Tsk Tsk Thomas
The usual homily for Easter two is often a bit of a slap on the wrist for poor old Thomas.
He was obviously snoozing and snoring when the Lord first appeared, and thus, the self-righteous preacher will warn his flock against the sin of sloth.
Then, when Thomas is told about the mind-bobbling appearance that he missed out on, he disbelieves. So there is a bit of a clip around the brow about the sin of disbelief.
But hey, it’s OK because Thomas gets a second opportunity to believe in the one who in turn, gives us a second chance to own up and confess ‘My Lord and My God’. We come to see the error of our way and fall down in Easter adoration My Lord and My God. We can all go home and say, “Whew! That was a close shave. But it all came right in the end. Roll the credits and turn up the lights.”
But I strongly suspect that there was something else going on with Thomas. I suspect this because I see a lot of me in Him.
Yes, I can be slothful, yes, I can be doubting, and yes, I have been given far too many 2nd chances. I also believe that in the long run it will be OK.
But let me give you another reason why I am like Thomas and Thomas is like me.
It’s not clearly spelled out, but consciously or subconsciously, I reckon there is a bit of Thomas that goes like this.
The other 10 disciples had this remarkable and extraordinary experience … What about me? How come they get front row tickets to the resurrection on opening night and I don’t?
Do we detect a slight tinge of jealousy creeping in here?
His line “Unless I see in his hands the print of the nails, and place my finger in the mark of the nails, and place my hand in his side, I will not believe.” is almost as if to say . Well, did you really see this chaps? Are you sure weren’t just seeing a ghost? You’ve made that mistake before you know.
I won’t feel so bad missing out if it was just a hoax after all.
This envy of Thomas slides easily into a deeply hidden but very potent insecurity. What if I missed out because I am not good enough, was not good enough, will not be good enough? Is there something inherently wrong with me that I didn’t get the viewing of the Risen Jesus that the others got?
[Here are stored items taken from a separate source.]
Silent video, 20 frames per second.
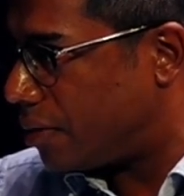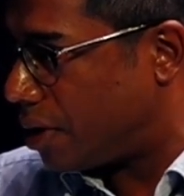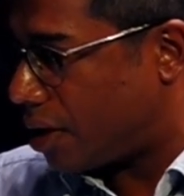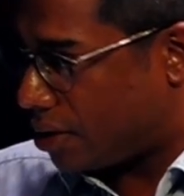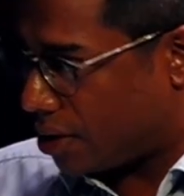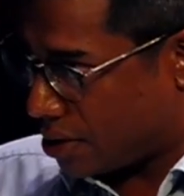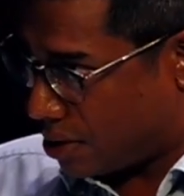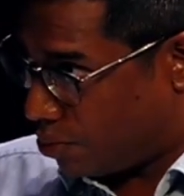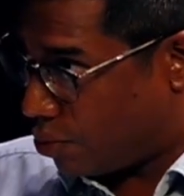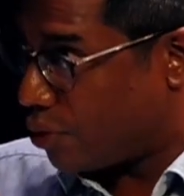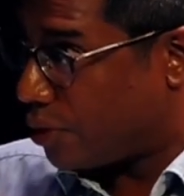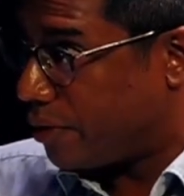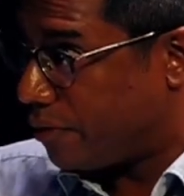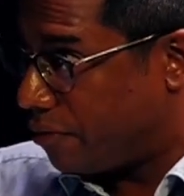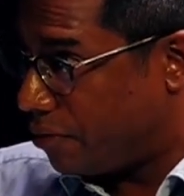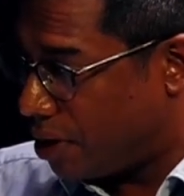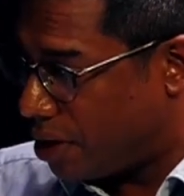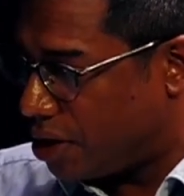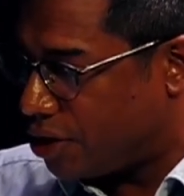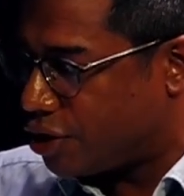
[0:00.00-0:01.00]
That's more the
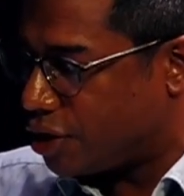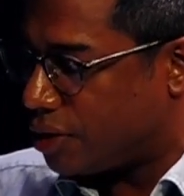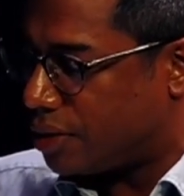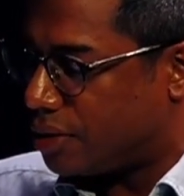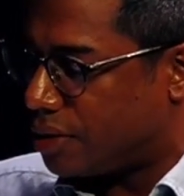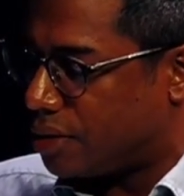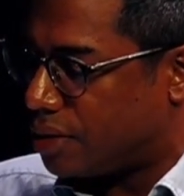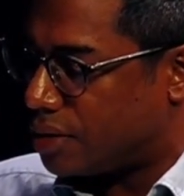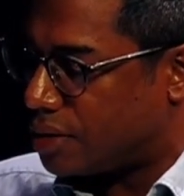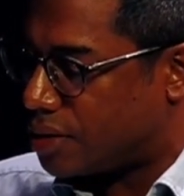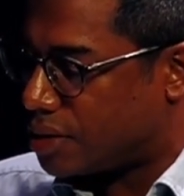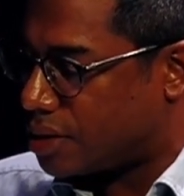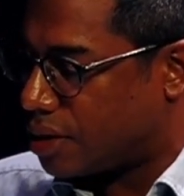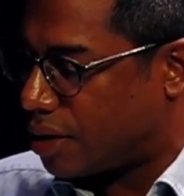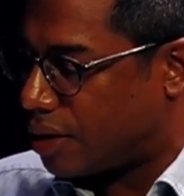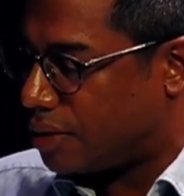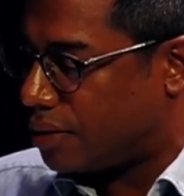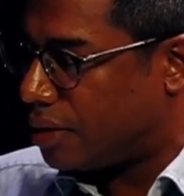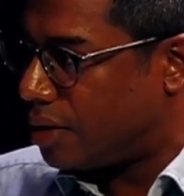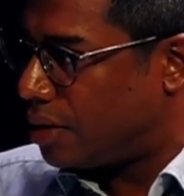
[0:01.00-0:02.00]
religion
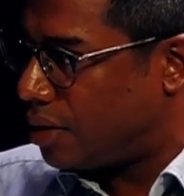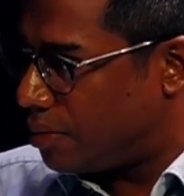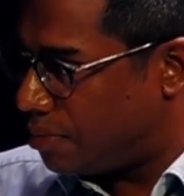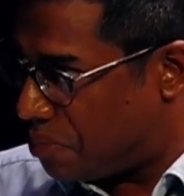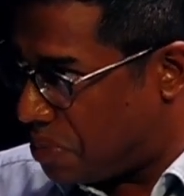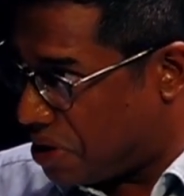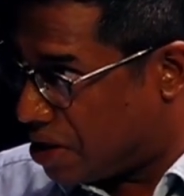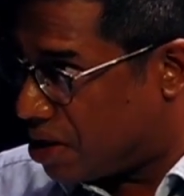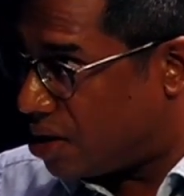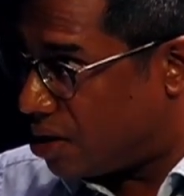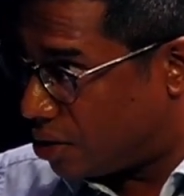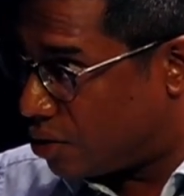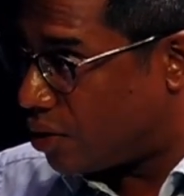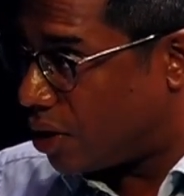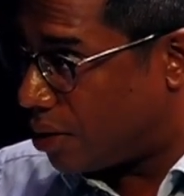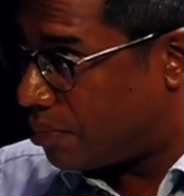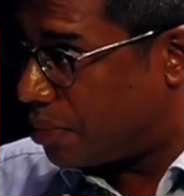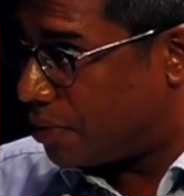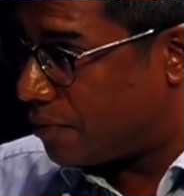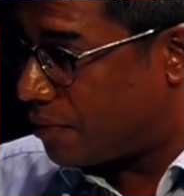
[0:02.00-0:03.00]
side, beginning to
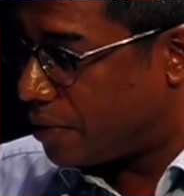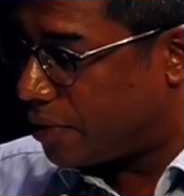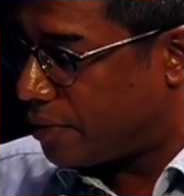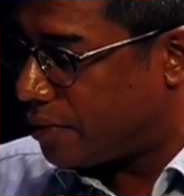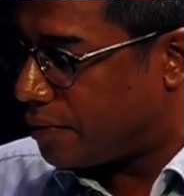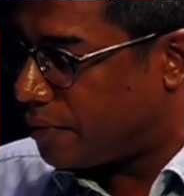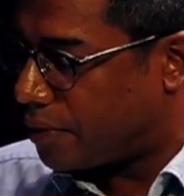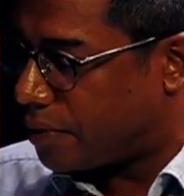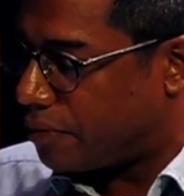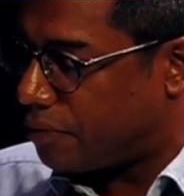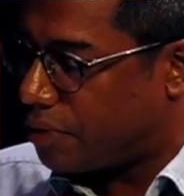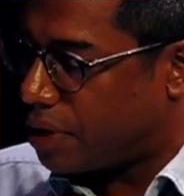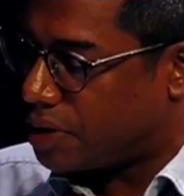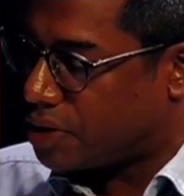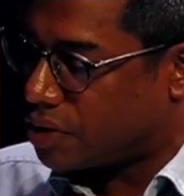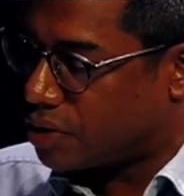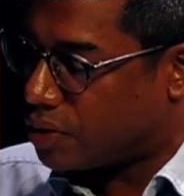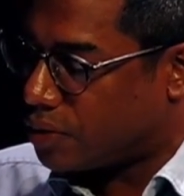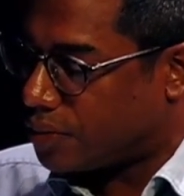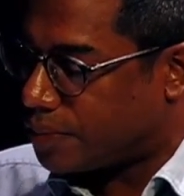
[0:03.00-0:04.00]
happen for the
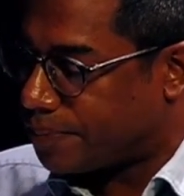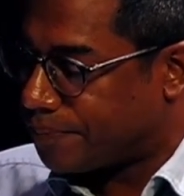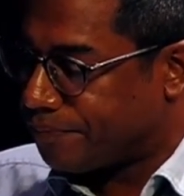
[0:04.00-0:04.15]
race too.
Or put another way. What have they got that I haven’t?
All this I know well from first-hand experience and reflection and if we are all honest…if we search our hearts and souls, we might discover that perhaps there is a bit of Thomas in all of us.
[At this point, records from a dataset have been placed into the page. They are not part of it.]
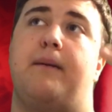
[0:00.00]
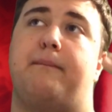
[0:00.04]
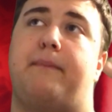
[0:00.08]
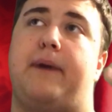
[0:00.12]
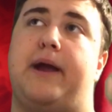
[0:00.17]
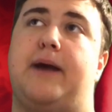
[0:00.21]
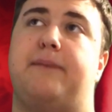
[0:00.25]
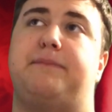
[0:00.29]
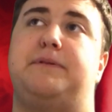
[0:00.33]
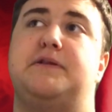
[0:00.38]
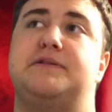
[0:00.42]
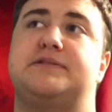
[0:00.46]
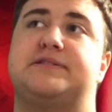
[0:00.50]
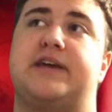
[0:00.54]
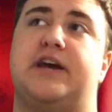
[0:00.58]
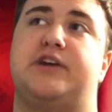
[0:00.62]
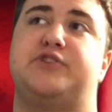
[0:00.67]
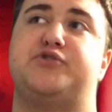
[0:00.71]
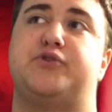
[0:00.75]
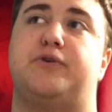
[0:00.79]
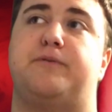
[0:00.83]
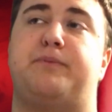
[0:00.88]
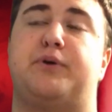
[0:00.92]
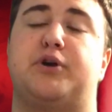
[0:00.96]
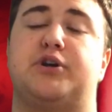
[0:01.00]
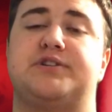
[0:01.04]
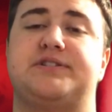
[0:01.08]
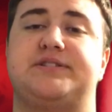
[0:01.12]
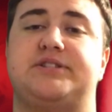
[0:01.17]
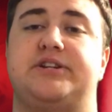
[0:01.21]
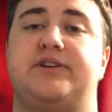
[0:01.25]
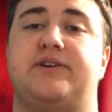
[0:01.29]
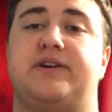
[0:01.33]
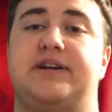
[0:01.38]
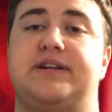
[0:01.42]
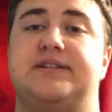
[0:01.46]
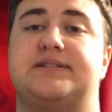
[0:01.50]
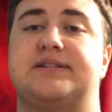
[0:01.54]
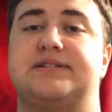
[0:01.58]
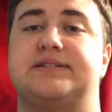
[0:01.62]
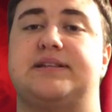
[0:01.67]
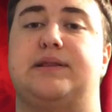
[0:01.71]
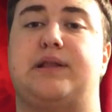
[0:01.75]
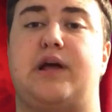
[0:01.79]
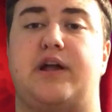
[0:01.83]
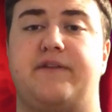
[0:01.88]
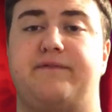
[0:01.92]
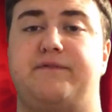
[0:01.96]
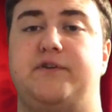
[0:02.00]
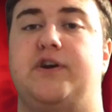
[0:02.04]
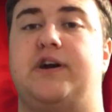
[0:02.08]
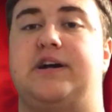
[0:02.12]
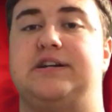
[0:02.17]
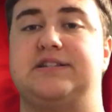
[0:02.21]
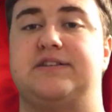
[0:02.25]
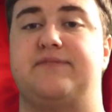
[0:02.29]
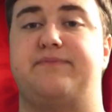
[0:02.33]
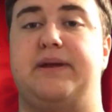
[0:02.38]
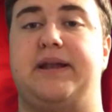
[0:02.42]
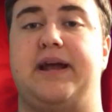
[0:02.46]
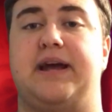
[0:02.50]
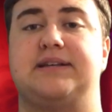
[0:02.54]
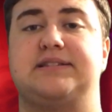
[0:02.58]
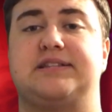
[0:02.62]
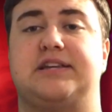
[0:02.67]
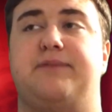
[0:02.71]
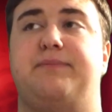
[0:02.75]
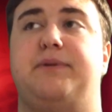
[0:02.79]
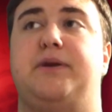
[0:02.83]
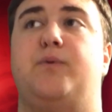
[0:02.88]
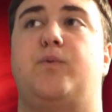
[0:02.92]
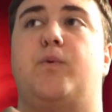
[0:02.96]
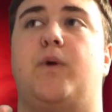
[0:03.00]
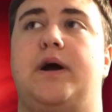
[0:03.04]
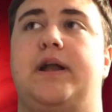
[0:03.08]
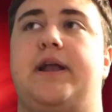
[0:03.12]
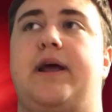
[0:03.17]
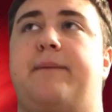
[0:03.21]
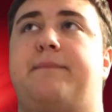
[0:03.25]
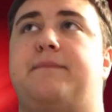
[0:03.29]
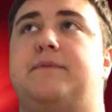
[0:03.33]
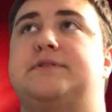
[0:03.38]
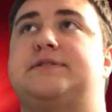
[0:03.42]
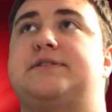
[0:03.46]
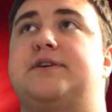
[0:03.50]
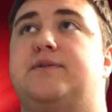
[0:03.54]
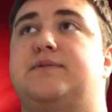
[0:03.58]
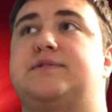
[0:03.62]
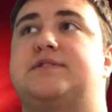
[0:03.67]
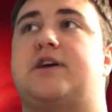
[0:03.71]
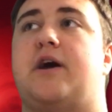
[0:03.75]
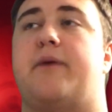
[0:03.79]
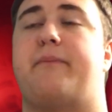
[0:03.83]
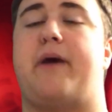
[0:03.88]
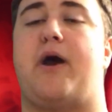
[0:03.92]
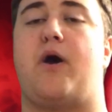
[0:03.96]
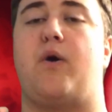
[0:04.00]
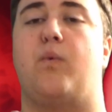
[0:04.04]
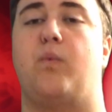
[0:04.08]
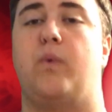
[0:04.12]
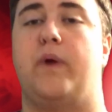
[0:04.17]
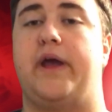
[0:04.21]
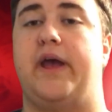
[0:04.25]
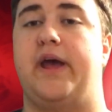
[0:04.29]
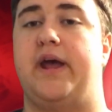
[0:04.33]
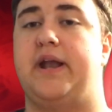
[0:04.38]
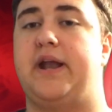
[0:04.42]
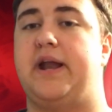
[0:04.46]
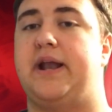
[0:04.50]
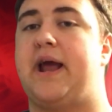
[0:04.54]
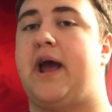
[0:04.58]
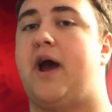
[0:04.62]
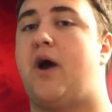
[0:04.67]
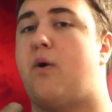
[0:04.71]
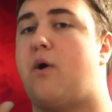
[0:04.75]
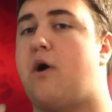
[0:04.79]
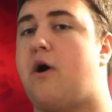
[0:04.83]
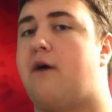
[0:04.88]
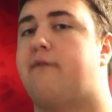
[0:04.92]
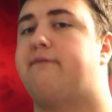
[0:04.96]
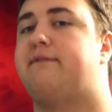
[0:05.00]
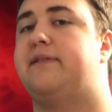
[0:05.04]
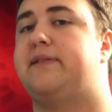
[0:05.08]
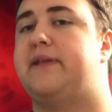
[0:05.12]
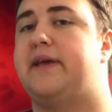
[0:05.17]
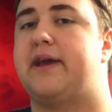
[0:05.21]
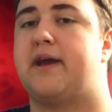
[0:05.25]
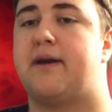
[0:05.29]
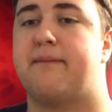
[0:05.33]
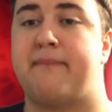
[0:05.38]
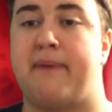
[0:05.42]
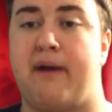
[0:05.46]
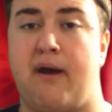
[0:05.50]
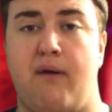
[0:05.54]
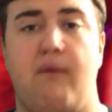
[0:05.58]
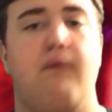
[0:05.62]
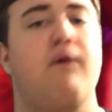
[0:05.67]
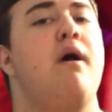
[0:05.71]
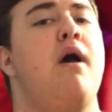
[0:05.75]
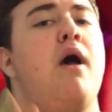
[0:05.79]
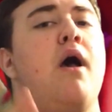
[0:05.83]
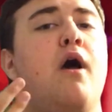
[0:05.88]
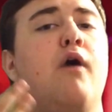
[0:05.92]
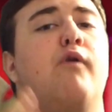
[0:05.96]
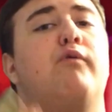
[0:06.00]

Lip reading: my upload schedule per series, because a lot of you guys have been asking me what episodes come out when and how often they come out.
Something also needs to be said about those wounds. Without a flinch of hesitation, Thomas will point to the wounds and say. There, in the nail holes and in the pierced side that is how I will know that it really his him. He doesn’t say unless I can see the colour of his eyes, his stature and or hair colour. No no no. It is wounds that are exhibit A in the proof of the resurrection.
And the Risen Master when he returns to quell Thomas’s tantrum has no hesitation in agreeing with Him. Yep. You guessed right, Thomas. It’s all about the wounds. Prod and poke all you like, sunshine. It… is… me. And what would happen if we learnt to look first at the inner wounds of the other, instead of all the outward stuff. Would we not see significant beauty in their piercings?
So we should never be swift and harsh on Thomas. For it is precisely in the wounds of our doubts and struggles and disbelief and our pondering and our wrestles and grumpiness, it is precisely in the mess of our mistakes that he comes most potently and most powerfully and with unmistakable love says to you and to me.
“Put your finger here, and see my hands; put out your hand, and place it in my side; do not be faithless, but believing.”
Or in Fr. David's paraphrase ..See.. me touch the nail holes. You know that you want to. You don’t actually have to be envious at all. You need never be insecure or doubt yourself again. Ever. You were always loved, always wanted, always mine. I put my wounded hands into yours. I clasp your whoppers to my pierced side.
Without wounds, there is no healing. Without doubts, there is no faith. Without death, there is no life. St. Thomas knows this, and he knows that we are just like him and indeed, like every single disciple waiting in an upper room for resurrection. May St. Thomas continue to inspire, encourage and pray for us, until that day when we see what he saw and with unhesitating Easter joy, say what he said. My Lord and My God.